» TASK GOAL
Print the entries below word for word; the pictures stay out of your copy.

» RECORDS TO USE
# # # # #

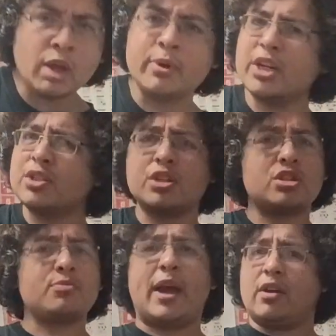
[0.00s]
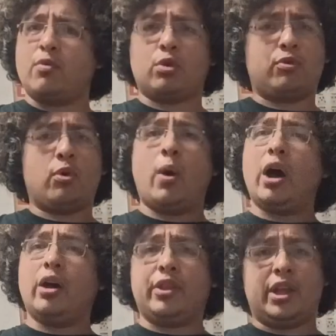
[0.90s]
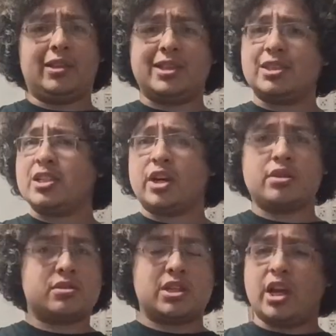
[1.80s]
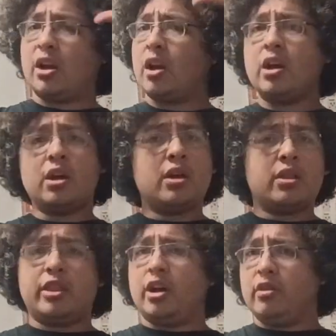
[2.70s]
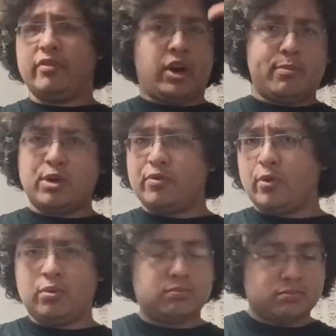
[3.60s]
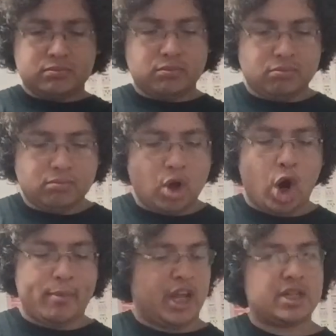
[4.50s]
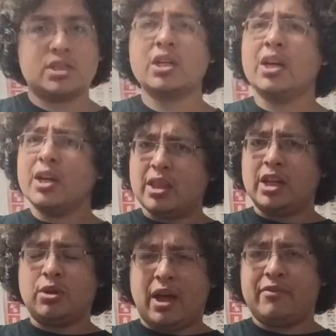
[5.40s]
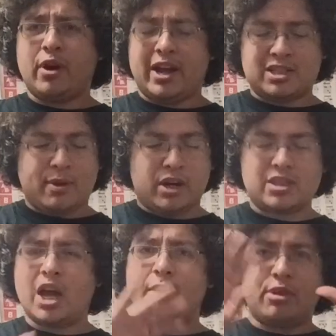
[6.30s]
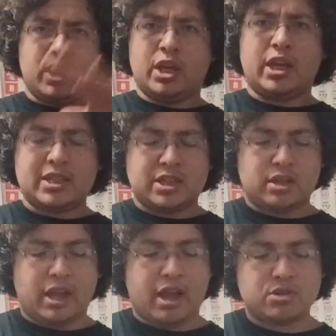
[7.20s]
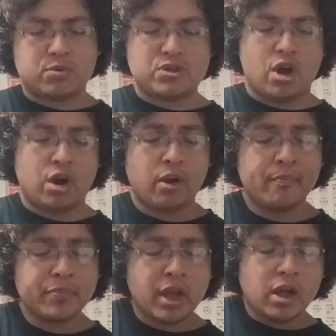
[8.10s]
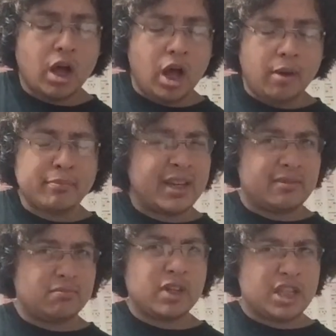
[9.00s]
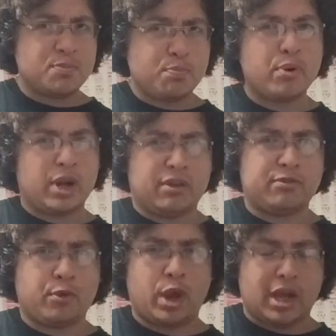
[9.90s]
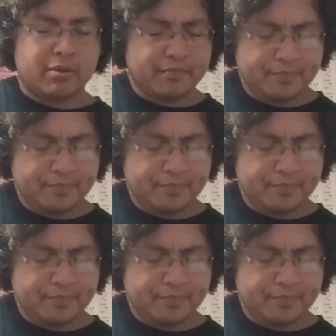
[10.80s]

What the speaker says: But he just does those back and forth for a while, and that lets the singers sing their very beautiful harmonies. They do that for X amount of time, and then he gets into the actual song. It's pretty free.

# # # # #

» ANSWER FOR THE TASK
[0.00s]
[0.90s]
[1.80s]
[2.70s]
[3.60s]
[4.50s]
[5.40s]
[6.30s]
[7.20s]
[8.10s]
[9.00s]
[9.90s]
[10.80s]

What the speaker says: But he just does those back and forth for a while, and that lets the singers sing their very beautiful harmonies. They do that for X amount of time, and then he gets into the actual song. It's pretty free.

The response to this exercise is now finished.